(EXERCISE MATERIALS begins)

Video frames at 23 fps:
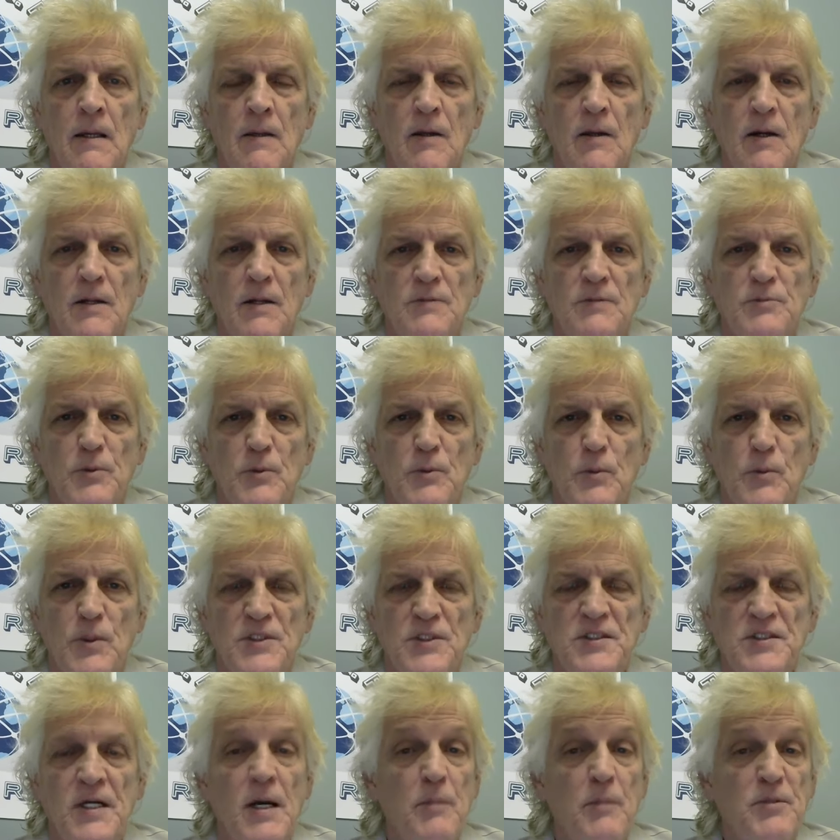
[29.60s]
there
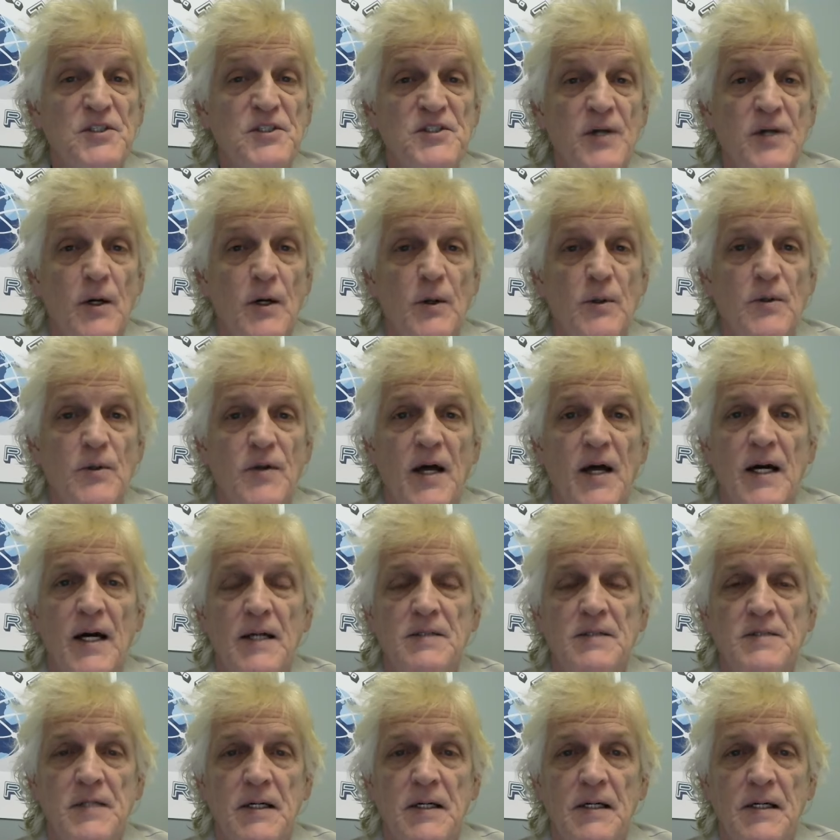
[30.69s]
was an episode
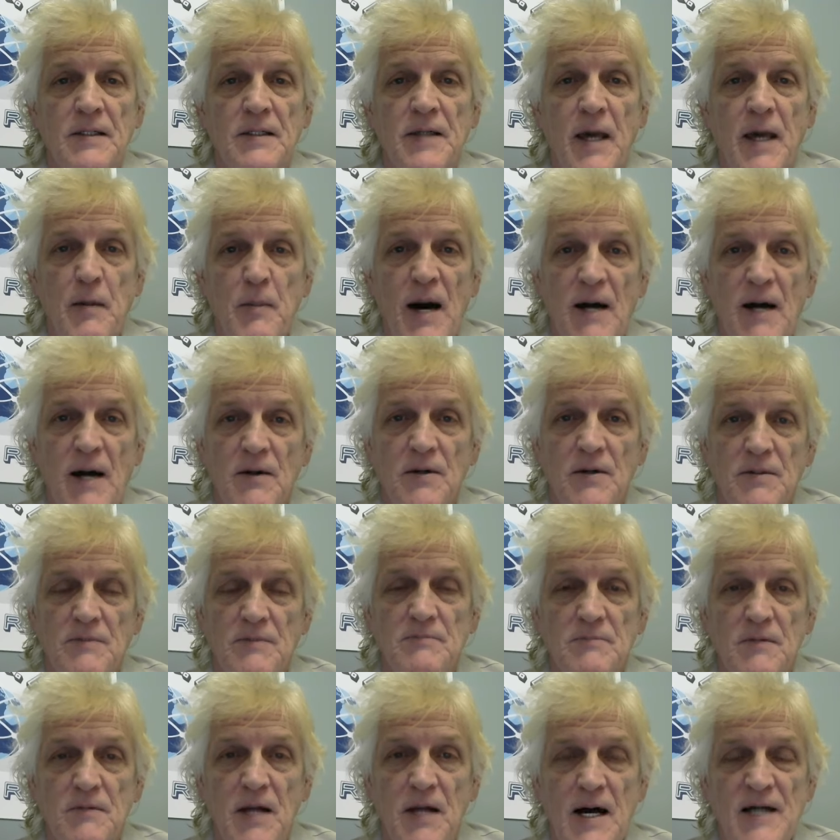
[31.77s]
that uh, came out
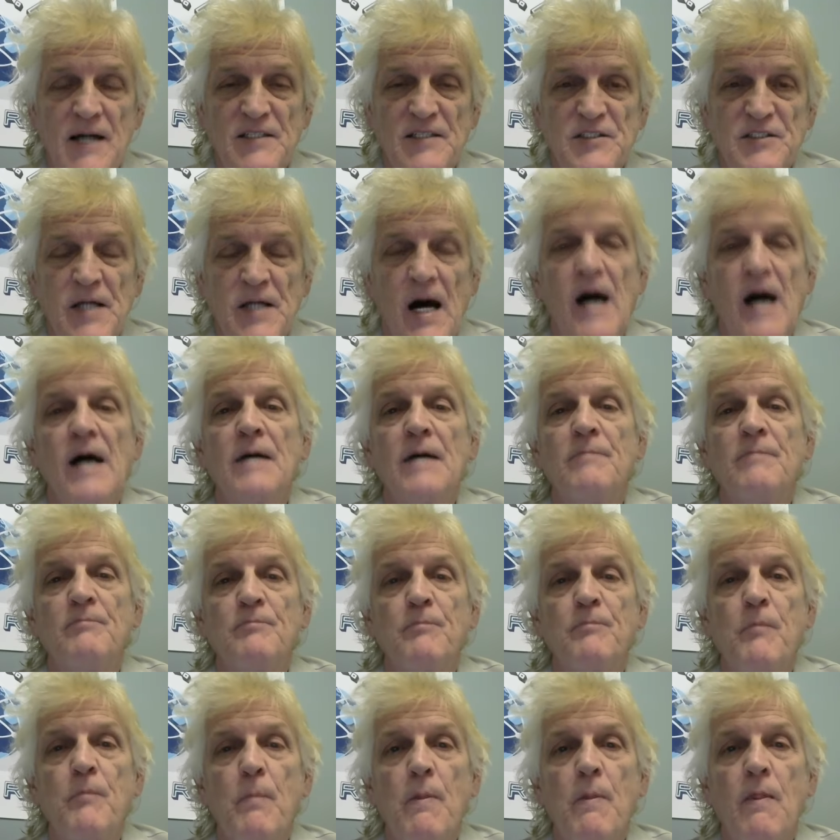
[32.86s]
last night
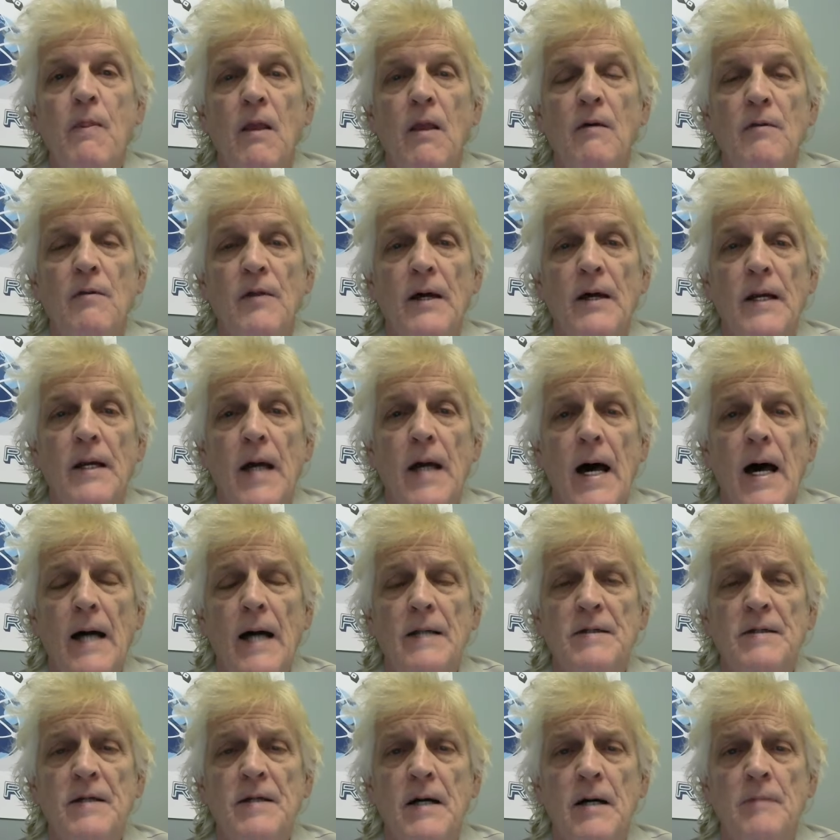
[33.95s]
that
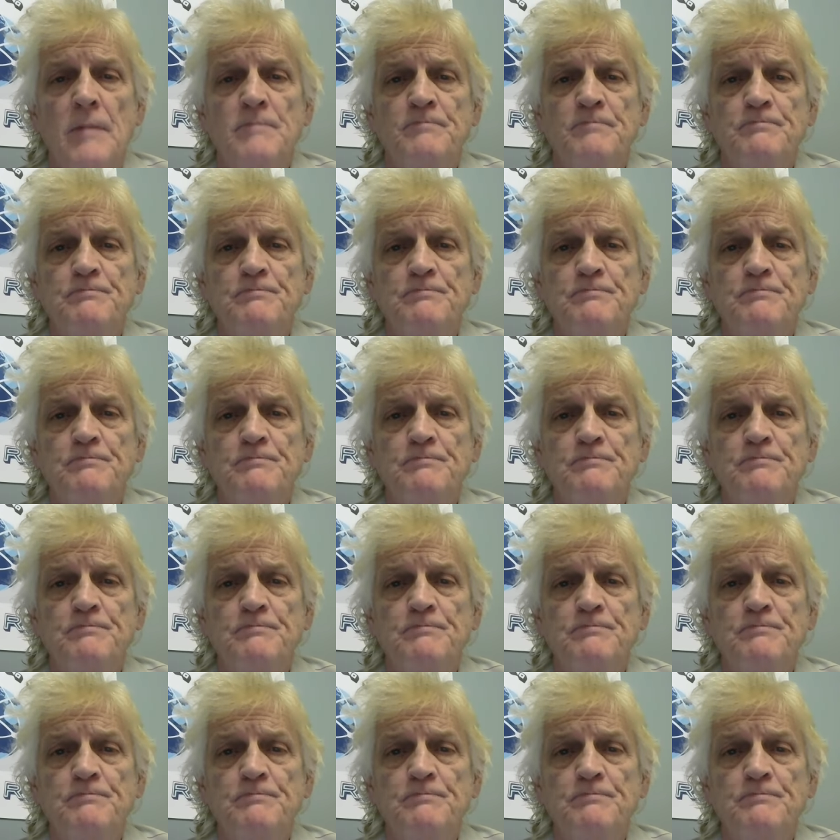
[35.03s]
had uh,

(EXERCISE MATERIALS ends)

> [TASK ITEM]: Give the data again exactly as written, with all pictures left out.

> [RESPONSE]:
Video frames at 23 fps:
[29.60s]
there
[30.69s]
was an episode
[31.77s]
that uh, came out
[32.86s]
last night
[33.95s]
that
[35.03s]
had uh,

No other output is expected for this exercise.